[Stored items]
===============

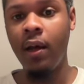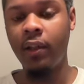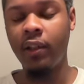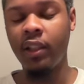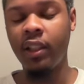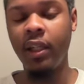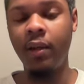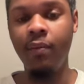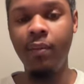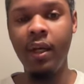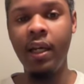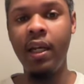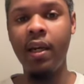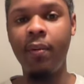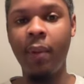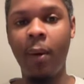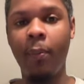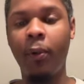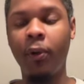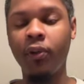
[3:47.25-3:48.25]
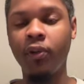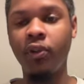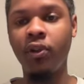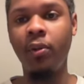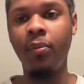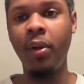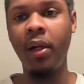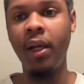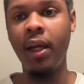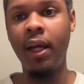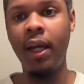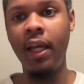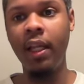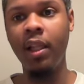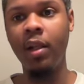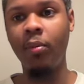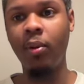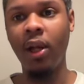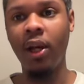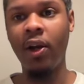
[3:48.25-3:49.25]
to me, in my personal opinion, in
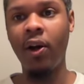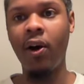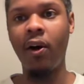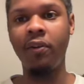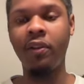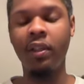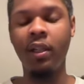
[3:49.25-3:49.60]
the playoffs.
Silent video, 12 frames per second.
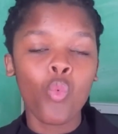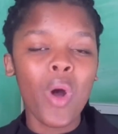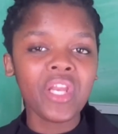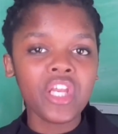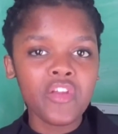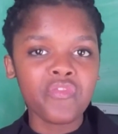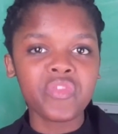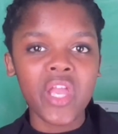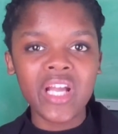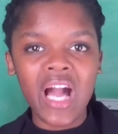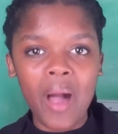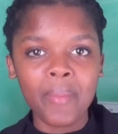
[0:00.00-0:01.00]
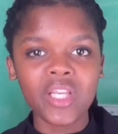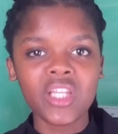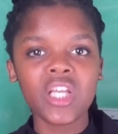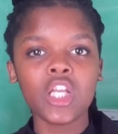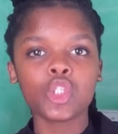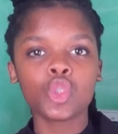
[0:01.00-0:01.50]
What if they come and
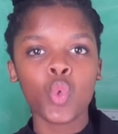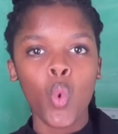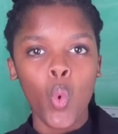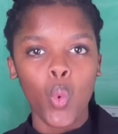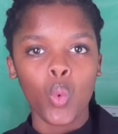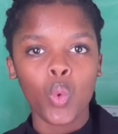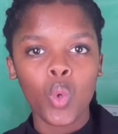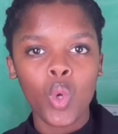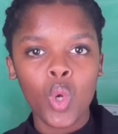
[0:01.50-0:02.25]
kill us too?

===============

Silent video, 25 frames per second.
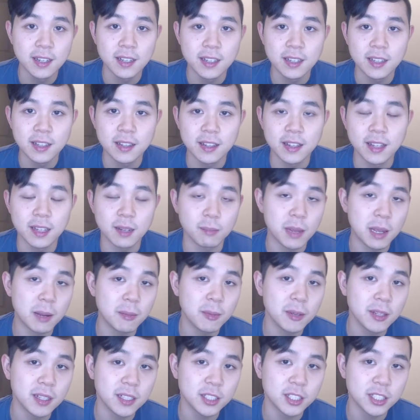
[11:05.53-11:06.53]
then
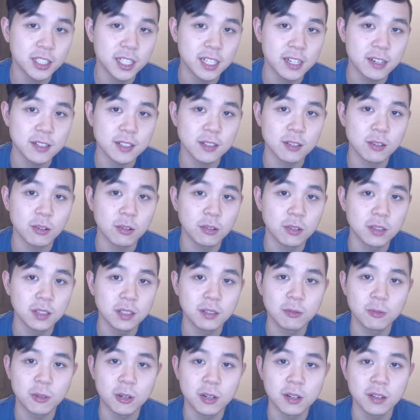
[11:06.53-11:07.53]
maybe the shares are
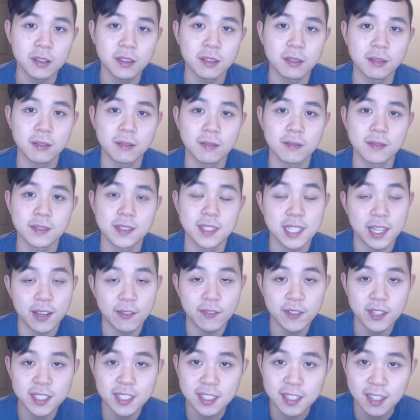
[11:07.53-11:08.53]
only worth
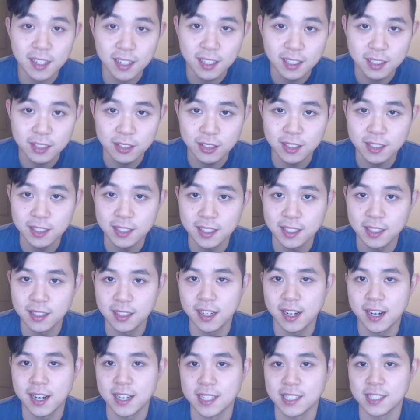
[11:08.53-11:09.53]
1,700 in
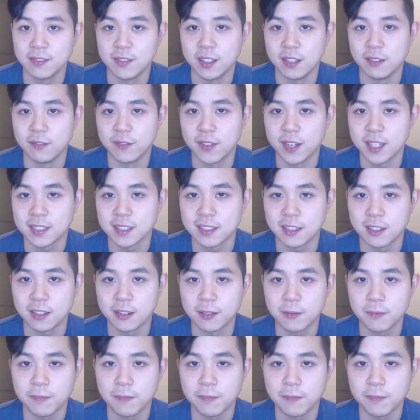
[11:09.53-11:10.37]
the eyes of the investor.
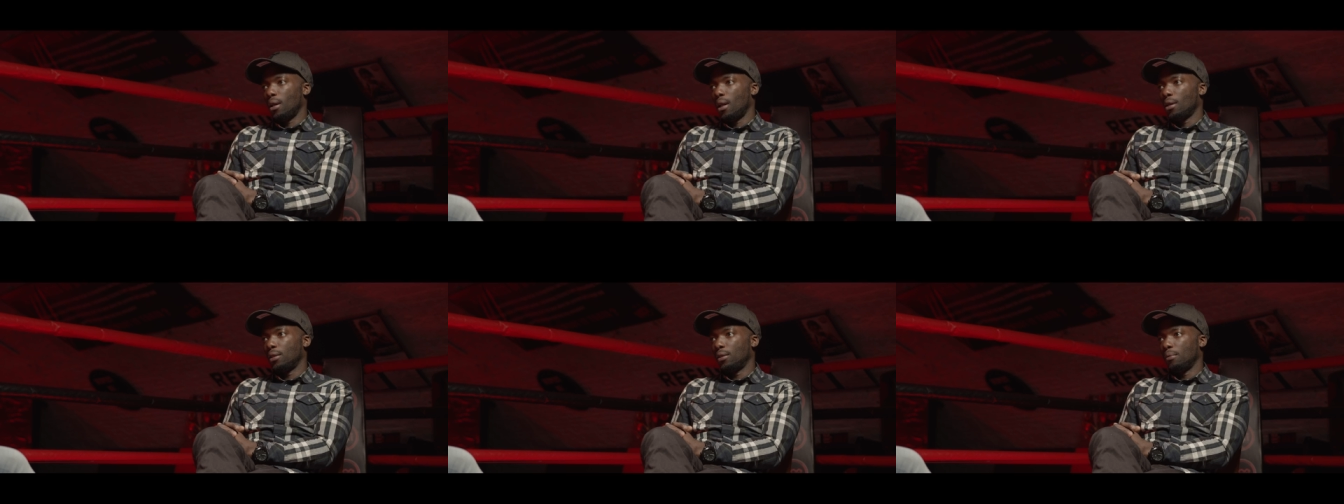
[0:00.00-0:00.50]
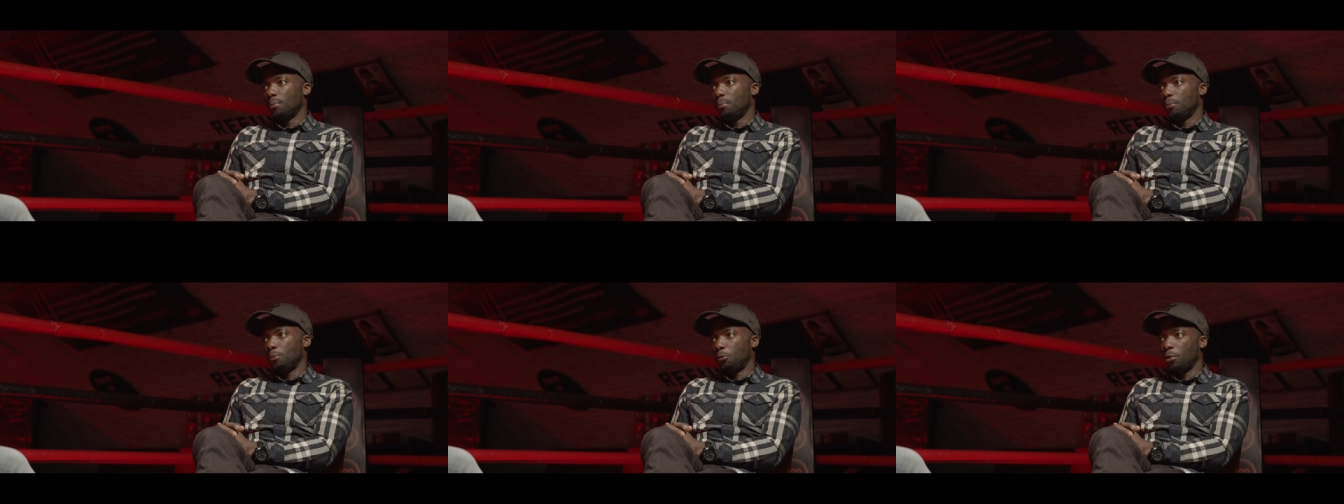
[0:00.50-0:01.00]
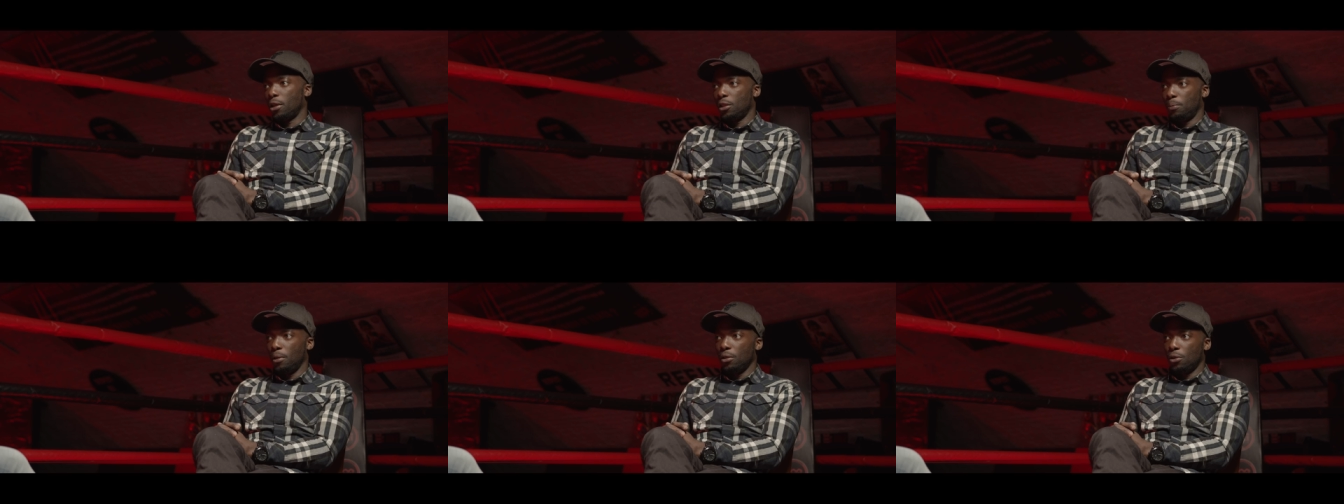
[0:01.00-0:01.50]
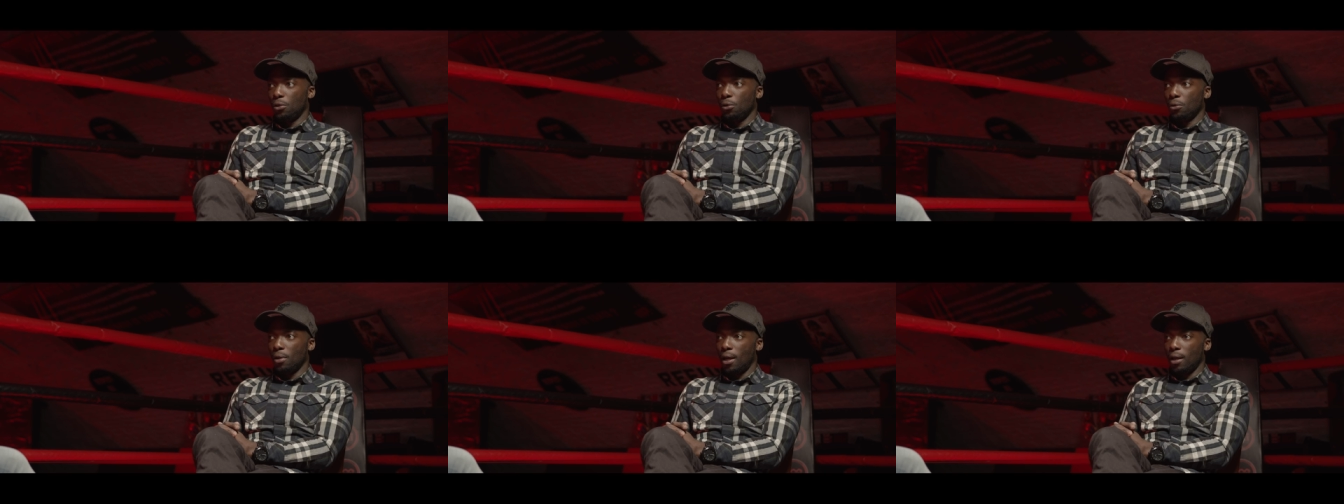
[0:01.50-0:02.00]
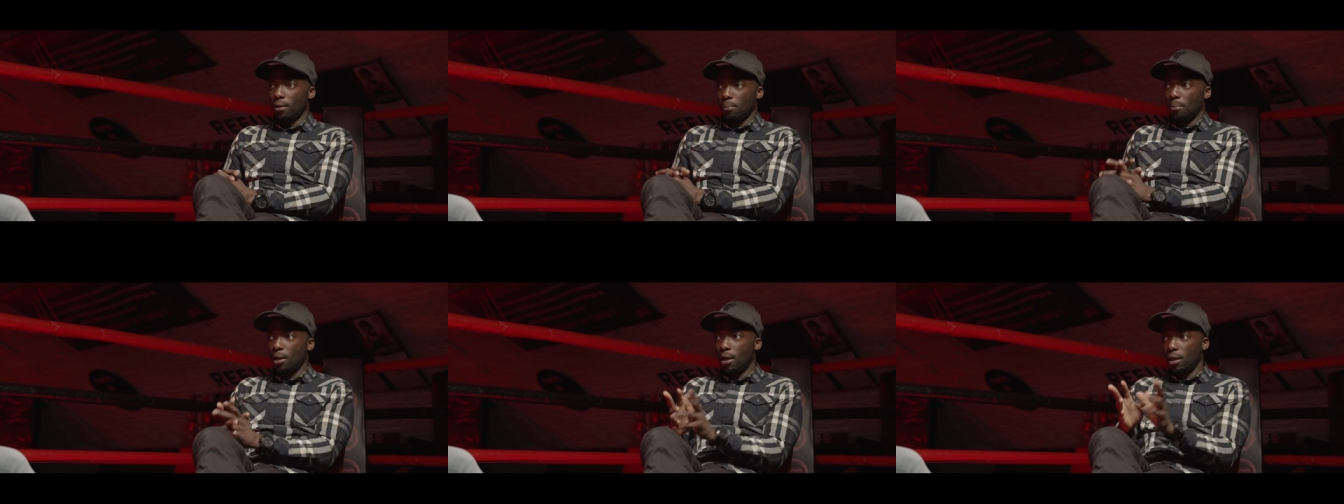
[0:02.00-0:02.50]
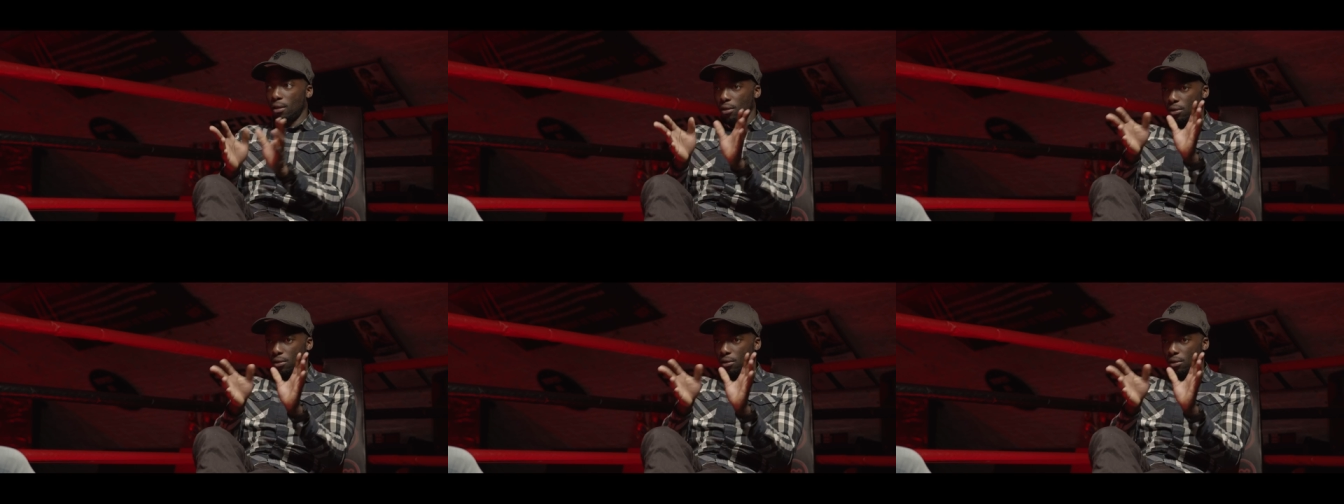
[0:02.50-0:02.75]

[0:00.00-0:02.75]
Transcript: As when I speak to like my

===============

▸ **PROBLEM STATEMENT**
After locating the line containing "[0:02.00-0:02.50]" in the entries above, return it and every line after it exactly, ending at the line containing "Transcript: As when I speak to like my", without pictures.

▸ **OUTPUT OF THE TASK**
[0:02.00-0:02.50]
[0:02.50-0:02.75]

[0:00.00-0:02.75]
Transcript: As when I speak to like my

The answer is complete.